Activity
Leave out the pictures and repeat every record exactly.

Stored items:
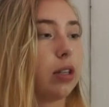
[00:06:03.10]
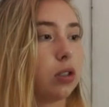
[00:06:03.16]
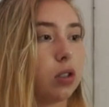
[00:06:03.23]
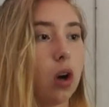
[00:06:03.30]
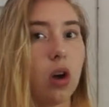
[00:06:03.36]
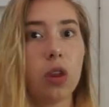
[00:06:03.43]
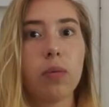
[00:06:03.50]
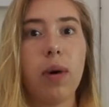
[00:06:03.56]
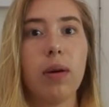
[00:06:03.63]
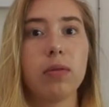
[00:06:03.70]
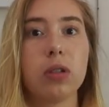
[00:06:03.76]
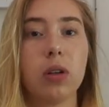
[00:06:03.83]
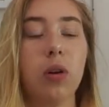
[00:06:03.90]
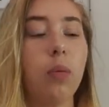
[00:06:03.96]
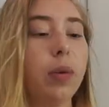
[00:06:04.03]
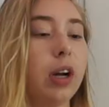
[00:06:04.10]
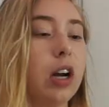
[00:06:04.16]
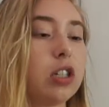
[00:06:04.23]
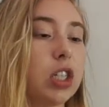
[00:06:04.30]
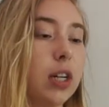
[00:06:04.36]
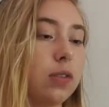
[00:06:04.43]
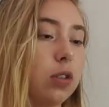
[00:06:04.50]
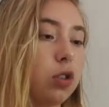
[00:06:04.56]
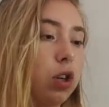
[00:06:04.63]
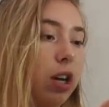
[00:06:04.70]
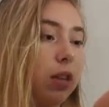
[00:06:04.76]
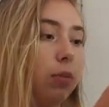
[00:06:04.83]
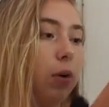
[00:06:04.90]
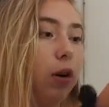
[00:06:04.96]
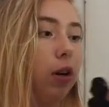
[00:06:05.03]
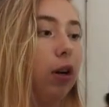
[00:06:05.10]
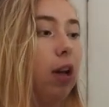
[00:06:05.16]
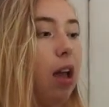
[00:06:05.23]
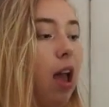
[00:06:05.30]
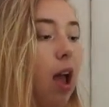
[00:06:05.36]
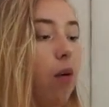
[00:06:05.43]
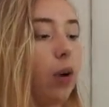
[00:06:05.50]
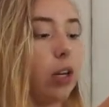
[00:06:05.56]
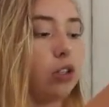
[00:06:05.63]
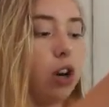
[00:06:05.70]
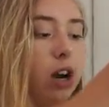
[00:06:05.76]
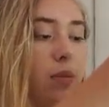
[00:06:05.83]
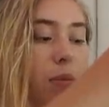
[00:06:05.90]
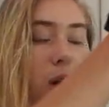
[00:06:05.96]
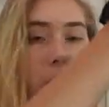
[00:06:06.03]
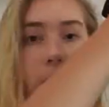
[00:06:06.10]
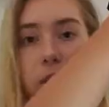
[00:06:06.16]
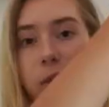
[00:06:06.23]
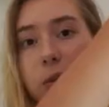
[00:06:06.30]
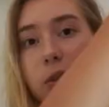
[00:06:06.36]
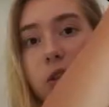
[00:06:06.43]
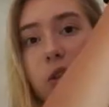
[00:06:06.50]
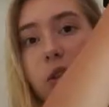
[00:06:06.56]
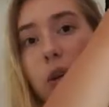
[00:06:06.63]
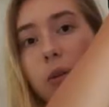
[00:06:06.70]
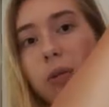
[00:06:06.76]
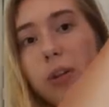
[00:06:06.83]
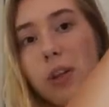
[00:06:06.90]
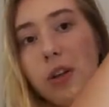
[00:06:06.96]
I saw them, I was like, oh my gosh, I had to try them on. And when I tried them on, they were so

Answer for the task
[00:06:03.10]
[00:06:03.16]
[00:06:03.23]
[00:06:03.30]
[00:06:03.36]
[00:06:03.43]
[00:06:03.50]
[00:06:03.56]
[00:06:03.63]
[00:06:03.70]
[00:06:03.76]
[00:06:03.83]
[00:06:03.90]
[00:06:03.96]
[00:06:04.03]
[00:06:04.10]
[00:06:04.16]
[00:06:04.23]
[00:06:04.30]
[00:06:04.36]
[00:06:04.43]
[00:06:04.50]
[00:06:04.56]
[00:06:04.63]
[00:06:04.70]
[00:06:04.76]
[00:06:04.83]
[00:06:04.90]
[00:06:04.96]
[00:06:05.03]
[00:06:05.10]
[00:06:05.16]
[00:06:05.23]
[00:06:05.30]
[00:06:05.36]
[00:06:05.43]
[00:06:05.50]
[00:06:05.56]
[00:06:05.63]
[00:06:05.70]
[00:06:05.76]
[00:06:05.83]
[00:06:05.90]
[00:06:05.96]
[00:06:06.03]
[00:06:06.10]
[00:06:06.16]
[00:06:06.23]
[00:06:06.30]
[00:06:06.36]
[00:06:06.43]
[00:06:06.50]
[00:06:06.56]
[00:06:06.63]
[00:06:06.70]
[00:06:06.76]
[00:06:06.83]
[00:06:06.90]
[00:06:06.96]
I saw them, I was like, oh my gosh, I had to try them on. And when I tried them on, they were so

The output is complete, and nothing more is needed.